Version-Release number of selected component (if applicable):
Client Version: 4.6.0-0.nightly-2020-08-26-032807
Server Version: 4.6.0-0.nightly-2020-08-26-032807
Kubernetes Version: v1.19.0-rc.2+aaf4ce1-dirty

How reproducible:
Every time

Steps to Reproduce:
Cluster setup: 2 deployed workers and 1 only provisioned worker
* Full instruction are in the test case attached.
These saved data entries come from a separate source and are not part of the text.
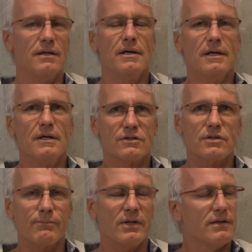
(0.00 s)
and
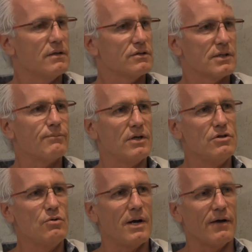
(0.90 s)
something,
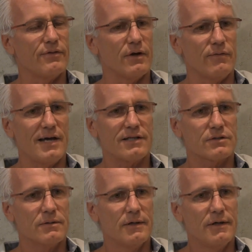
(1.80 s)
something new out there. And
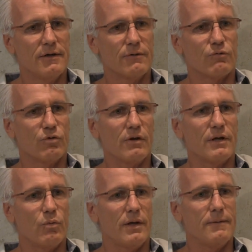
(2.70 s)
that's,
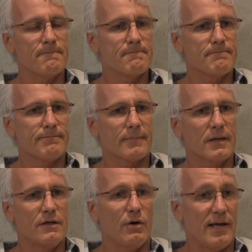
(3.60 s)
really when,
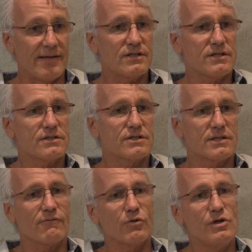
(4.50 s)
you know, at, this is
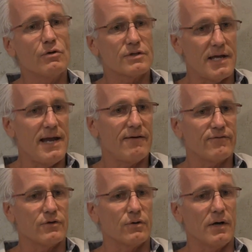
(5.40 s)
several years
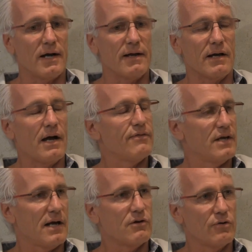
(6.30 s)
after I,
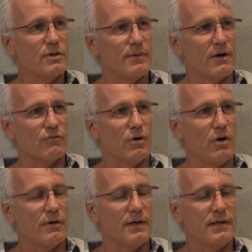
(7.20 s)
that I learned about
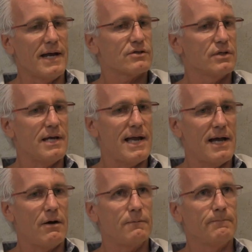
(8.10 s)
Raw and actually
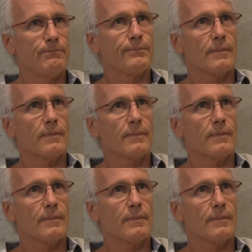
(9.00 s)
how,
1. Create a new bmh and wait for it be to be in a "Ready" state
2. Create a new ClusterAutoscaler
3. Create a new MachineAutoscaler
4. Create a stress deployment(custom image which runs the "stress" tool to simulate memory pressure) that requests 6500Mi of memory for each container(So that each node could only have 1 pod running), and then create 1 pod from this deployment.
5. Scale the stress deployment to 3 replicas pods
6. Two pods should be running(1 on each worker), but 1 application pod is pending because the cluster does not have enough resources to schedule it
7. After some time a new machine should be created, bmh should become provisioned and a new worker should be created. Now all 3 pods are running (1 on each of the workers).
8. Scale the stress deployment to 2 replicas pods

Actual results:
The newly created pod is deleted, but even after waiting more then an hour the machineset doesn't scale down.
* scale-down-delay-after-add: This parameter is responsible on how long after scale up that scale down evaluation resumes (default to 10 min)
* scale-down-unneeded-time: How long a node should be unneeded before it is eligible for scale down (default to 10 min)

Expected results:
Based on the scale-down-delay-after-add and scale-down-unneeded-time, the machineset should scale down when the new node is not needed anymore.

Additional info:

Comment 1 Michael Gugino 2020-08-28 19:00:23 UTC

Need must gather.

Comment 3 Daniel 2020-09-15 06:48:40 UTC

I deployed a cluster with 3 running workers with no pods running on them. I created a ClusterAutoscaler and ClusterAutoscaler which are configured to start scaling down after 30 seconds of unneeded time.
The minimum replicas i specified is 1. So since there are 0 load on the workers i expected it to start scaling down.
Instead, When looking in the cluster-autoscaler pod i noticed a log message saying "ignoring 3 nodes unremovable".
Link to must-gather: http://rhos-compute-node-10.lab.eng.rdu2.redhat.com/logs/must-gather-bz1872659.tar.gz
ClusterAutoscaler and MachineAutoscaler manifests are available at https://gist.github.com/dmaizel/17be497171e9a46a4ccc66da7ac8c5a5:

Comment 4 Michael McCune 2020-09-15 16:16:42 UTC

just wanted to drop a comment here, i looked through the must gather info and i didn't see anything that immediately stood out as incorrect with the ClusterAutoscaler or MachineAutoscaler (although it looks like the resource manifests are different than the ones linked in the gist). i also looked through the cluster-autoscaler logs and the Machine and MachineSet resources, nothing looked suspicious to me.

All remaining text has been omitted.